While a lack of therapy effectiveness or safety play into the low success rate, other factors can have a significant impact on the delay or suspension of a trial. An article, “Why Do Clinical Trials Fail?” in Clinical Trials Arena from a couple years back outlined a few. Here’s a snippet from that article:

  • “Poor study design: Selecting the wrong patients, the wrong dosing and the wrong endpoint, as well as bad data and bad site management cause severe problems.”
  • “Complex protocol: Simple is better. A complex protocol, which refers to trying to answer too many questions in one single trial, can produce faulty data and contradictory results.”
  • “Poor management: A project manager who does not have enough experience in costing and conducting clinical trials will lead to weak planning, with no clear and real timelines, and to ultimate failure.”

CIRM recognized that these clinical trial planning and execution setbacks can stem from the fact that, although lab researchers are experts at transforming an idea into a candidate therapy, they may not be masters in navigating the complex regulatory requirements of the Food and Drug Administration (FDA). Many simply don’t have the experience to get those therapies off the ground by themselves.
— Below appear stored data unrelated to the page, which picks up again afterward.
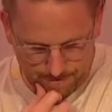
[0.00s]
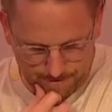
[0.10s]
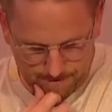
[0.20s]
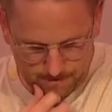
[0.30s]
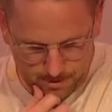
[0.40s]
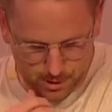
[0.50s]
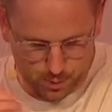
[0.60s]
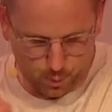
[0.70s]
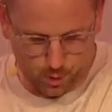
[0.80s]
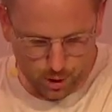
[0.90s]
Because the
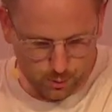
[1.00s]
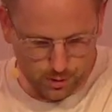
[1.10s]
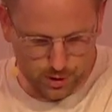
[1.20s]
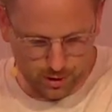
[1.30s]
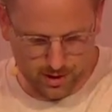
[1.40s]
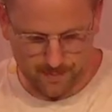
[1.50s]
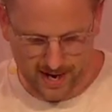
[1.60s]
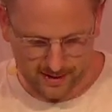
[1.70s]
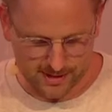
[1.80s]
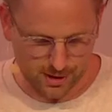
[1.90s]
world will talk
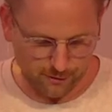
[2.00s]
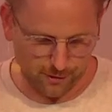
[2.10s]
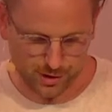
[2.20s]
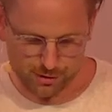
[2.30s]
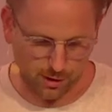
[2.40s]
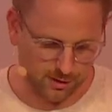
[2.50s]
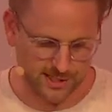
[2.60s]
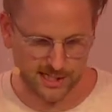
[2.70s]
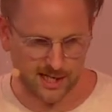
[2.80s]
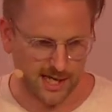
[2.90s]
about self-control as
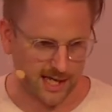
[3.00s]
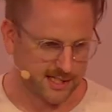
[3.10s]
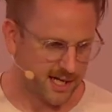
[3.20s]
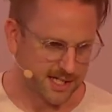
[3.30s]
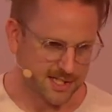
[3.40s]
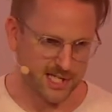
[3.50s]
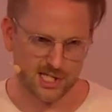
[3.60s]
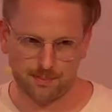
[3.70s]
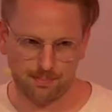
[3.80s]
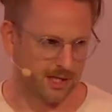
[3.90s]
in a
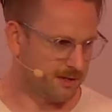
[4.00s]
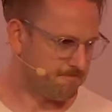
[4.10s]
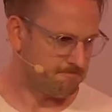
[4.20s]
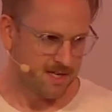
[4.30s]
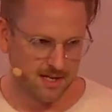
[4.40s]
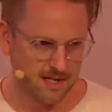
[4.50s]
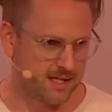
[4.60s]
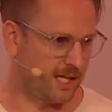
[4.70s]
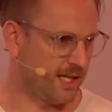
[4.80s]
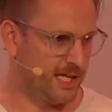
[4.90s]
discipline
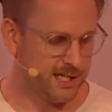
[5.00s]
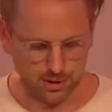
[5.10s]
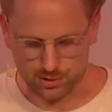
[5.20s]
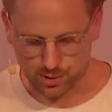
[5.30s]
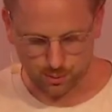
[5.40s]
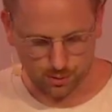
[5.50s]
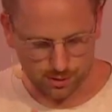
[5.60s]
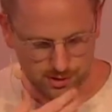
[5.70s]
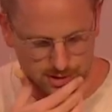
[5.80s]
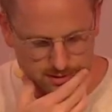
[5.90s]
that leads you
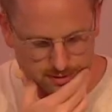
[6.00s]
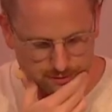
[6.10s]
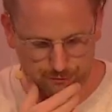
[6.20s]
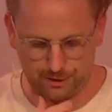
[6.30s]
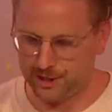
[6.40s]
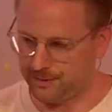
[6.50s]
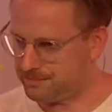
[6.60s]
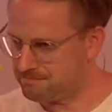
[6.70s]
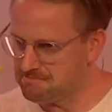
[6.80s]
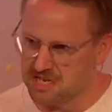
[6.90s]
towards freedom.
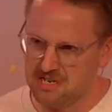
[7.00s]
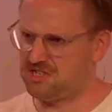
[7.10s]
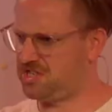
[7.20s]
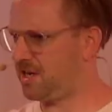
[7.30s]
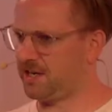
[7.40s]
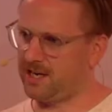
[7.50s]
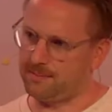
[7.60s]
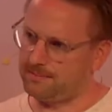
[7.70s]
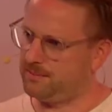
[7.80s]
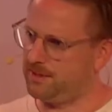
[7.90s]
Suck it up.
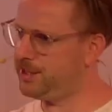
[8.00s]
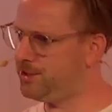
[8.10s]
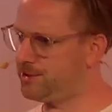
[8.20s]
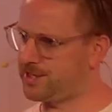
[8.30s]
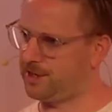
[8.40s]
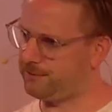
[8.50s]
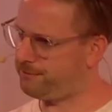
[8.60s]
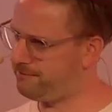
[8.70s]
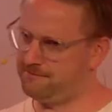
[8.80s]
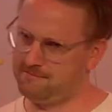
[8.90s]
Lead
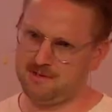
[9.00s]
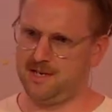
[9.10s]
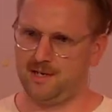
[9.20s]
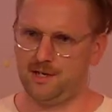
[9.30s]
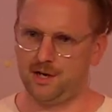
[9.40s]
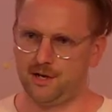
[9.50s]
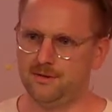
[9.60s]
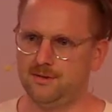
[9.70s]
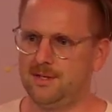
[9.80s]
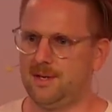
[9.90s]
yourself. You know,
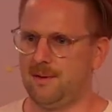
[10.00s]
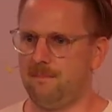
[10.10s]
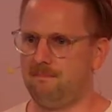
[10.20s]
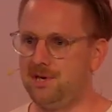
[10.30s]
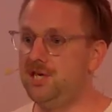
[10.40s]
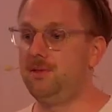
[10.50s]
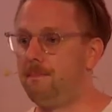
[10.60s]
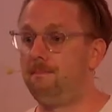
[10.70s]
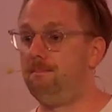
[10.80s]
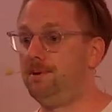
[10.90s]
be
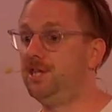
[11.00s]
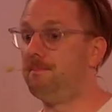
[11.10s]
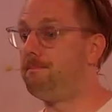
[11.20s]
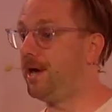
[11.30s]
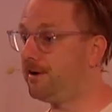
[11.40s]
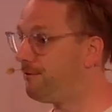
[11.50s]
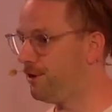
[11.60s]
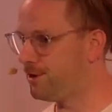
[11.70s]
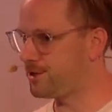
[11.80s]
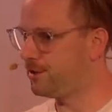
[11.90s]
the better
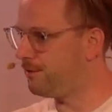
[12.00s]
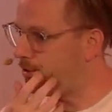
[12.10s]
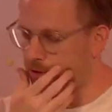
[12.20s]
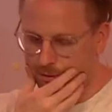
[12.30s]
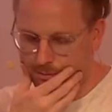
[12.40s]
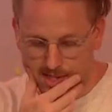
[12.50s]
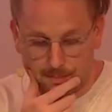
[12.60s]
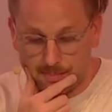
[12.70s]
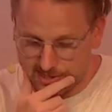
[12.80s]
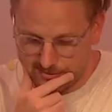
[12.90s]
version of you. Be the
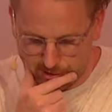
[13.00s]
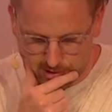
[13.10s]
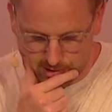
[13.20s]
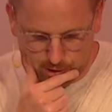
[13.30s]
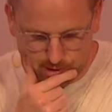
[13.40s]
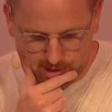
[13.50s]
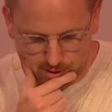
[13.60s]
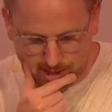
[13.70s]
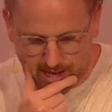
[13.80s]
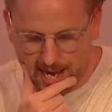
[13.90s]
best version of you that you
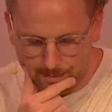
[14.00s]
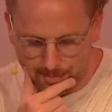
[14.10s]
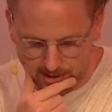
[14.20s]
can be.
Lab researchers are experts at transforming an idea into a candidate therapy but most are inexperienced at navigating the complex regulatory requirements of the Food and Drug Administration (FDA).

So, to help make this piece of the therapy development process more efficient and faster, the CIRM governing Board last year approved the launch of the Translating Center and Accelerating Center: two novel infrastructure programs which CIRM grantees can tap into as they carry their promising candidate therapies from lab experiments in cells to preclinical studies in animals to clinical trials in people. Both centers were awarded to QuintilesIMS which collectively dubbed them The Stem Cell Center.
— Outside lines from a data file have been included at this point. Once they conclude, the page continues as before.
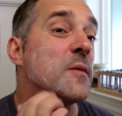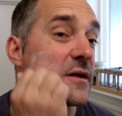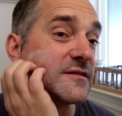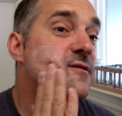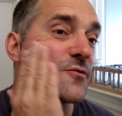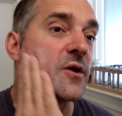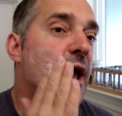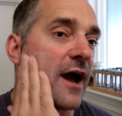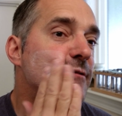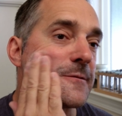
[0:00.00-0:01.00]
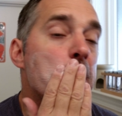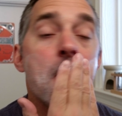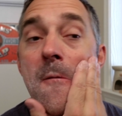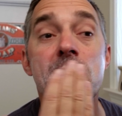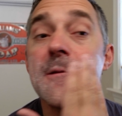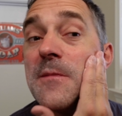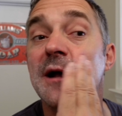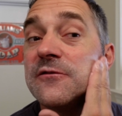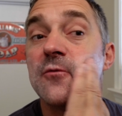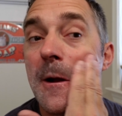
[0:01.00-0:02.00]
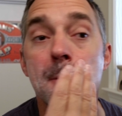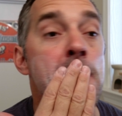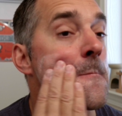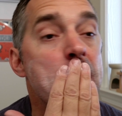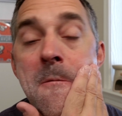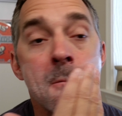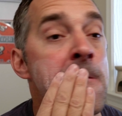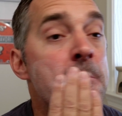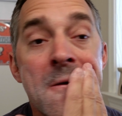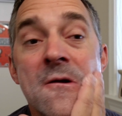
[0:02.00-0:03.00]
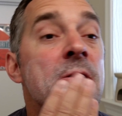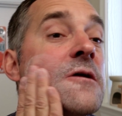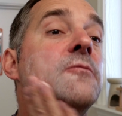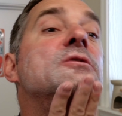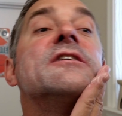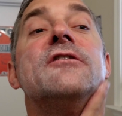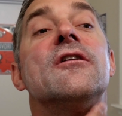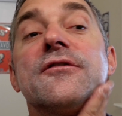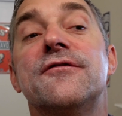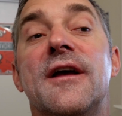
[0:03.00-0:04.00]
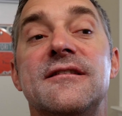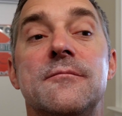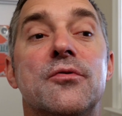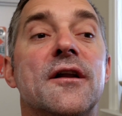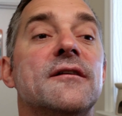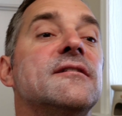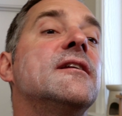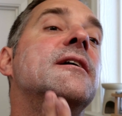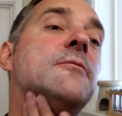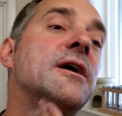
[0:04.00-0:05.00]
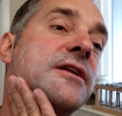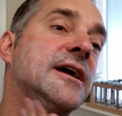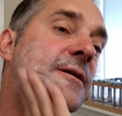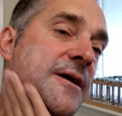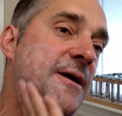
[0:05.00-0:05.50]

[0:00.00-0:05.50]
but since we have it, we might as well. We have all those fancy products sitting around here.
The Stem Cell Center acts as a one-stop-shop, stem cell therapy development support system for current and prospective CIRM grantees, giving them advanced priority for QuintilesIMS services. So how does it work? When a scientist’s initial idea for a cell therapy gains traction and, through a lot of effort in the lab, matures into a bona fide therapy candidate to treat a particular disease, the next big step is to prepare the therapy for testing in people. But that’s easier said than done. To ensure safety, the Food and Drug Administration requires a rigorous set of tests and documentation that make up an Investigational New Drug (IND) application, which must be submitted before any testing in people take can place in the U.S.

That’s where the Translation Center comes into the picture. It carries out the necessary research activities to show, as much as is possible in animals, that the therapy is safe. The Translating Center also helps at this stage with manufacturing the cell therapy product so that it’s of a consistent quality for both the preclinical and future clinical trial studies. If all goes as planned, the grantee will have the necessary pieces to file an IND. At this stage, the Translating Center coordinates with the Accelerating Center which focuses on supporting the many facets of a clinical study including the IND filing, clinical trial design, monitoring of patient safety, and project management.
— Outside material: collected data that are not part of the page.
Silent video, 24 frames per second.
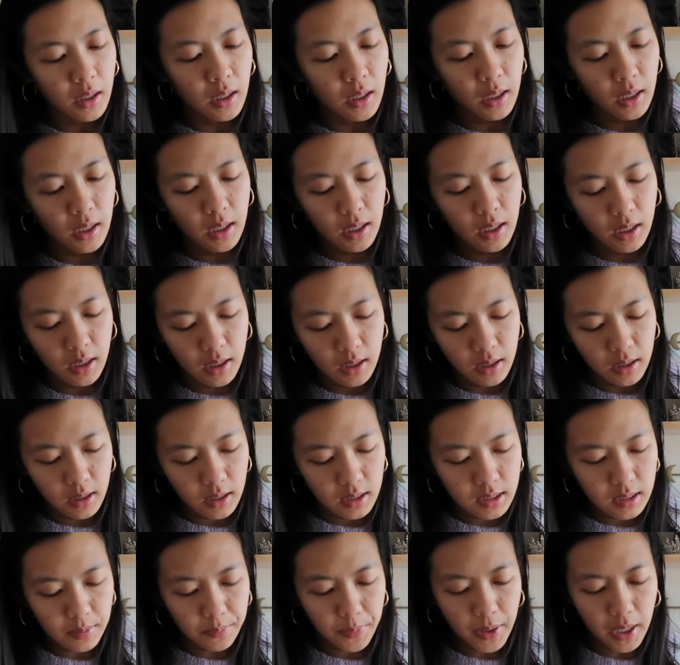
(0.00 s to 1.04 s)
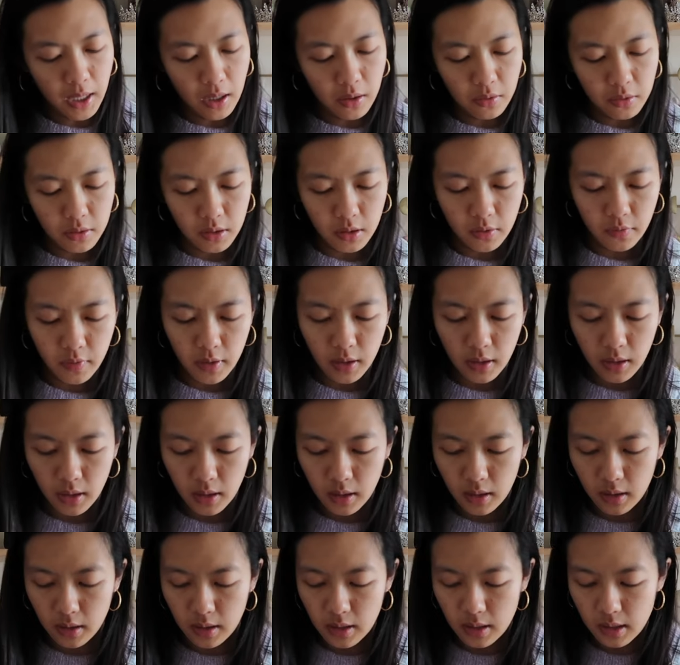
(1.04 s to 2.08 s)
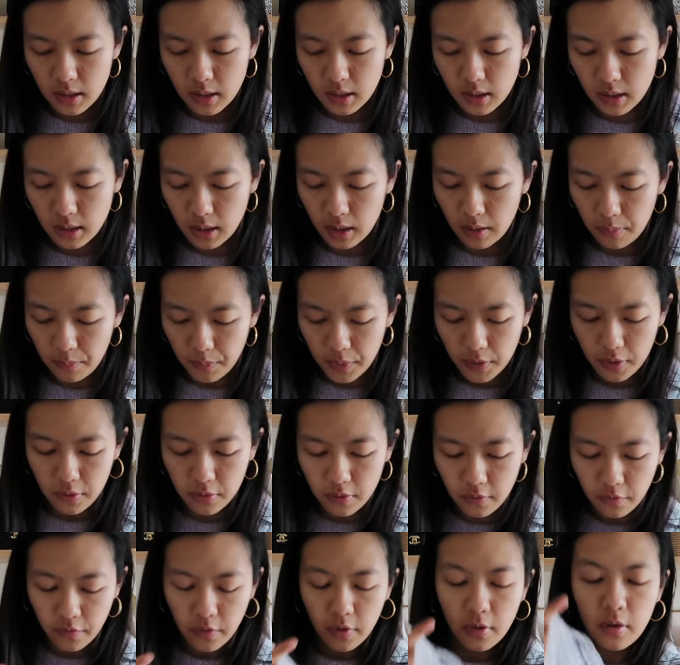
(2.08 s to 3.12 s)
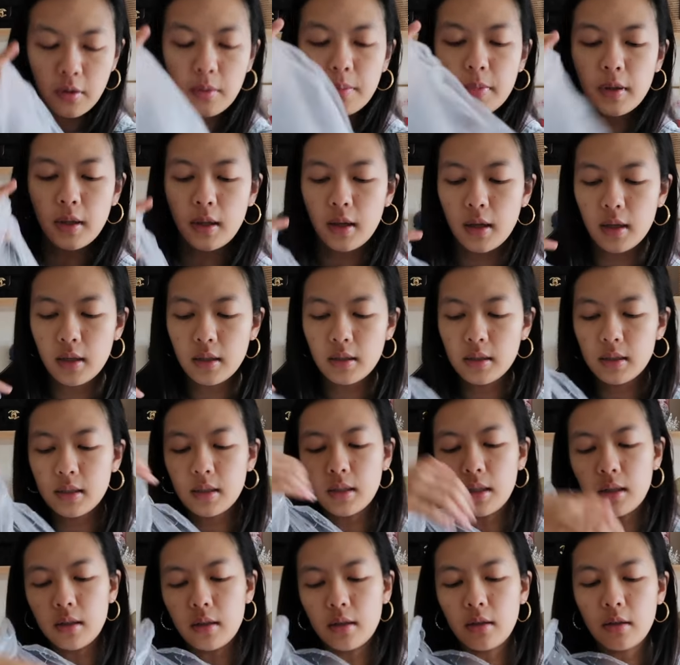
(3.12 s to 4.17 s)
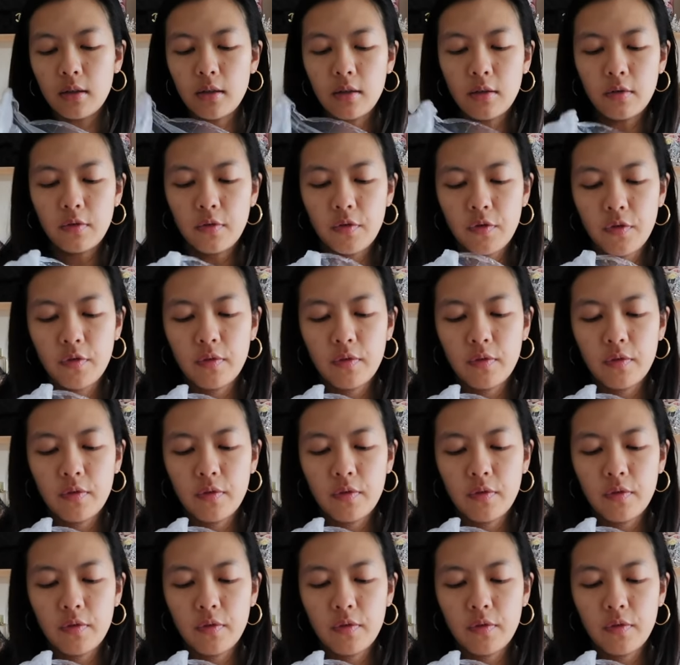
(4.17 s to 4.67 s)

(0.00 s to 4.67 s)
And it's a pound of it, and this is just like a beautiful blend of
Because the work of Translating and Accelerating Centers is focused on these regulatory activities day in and day out, they have the know-how to pave a clearer path, with fewer pitfalls, for the grantee to navigate the complex maze we call cell therapy development. It’s not just helpful for the researchers seeking approval from the FDA, but it helps the FDA too. Because cell therapies are still so new, creating a standardized, uniform approach to stem cell-based clinical trial projects will help the FDA streamline their evaluation of the projects.

Ultimately, and most importantly, all of those gears running smoothly in sync will help leave a lasting legacy for California and the world: an acceleration in the development of stem cell treatment for patients with unmet medical needs.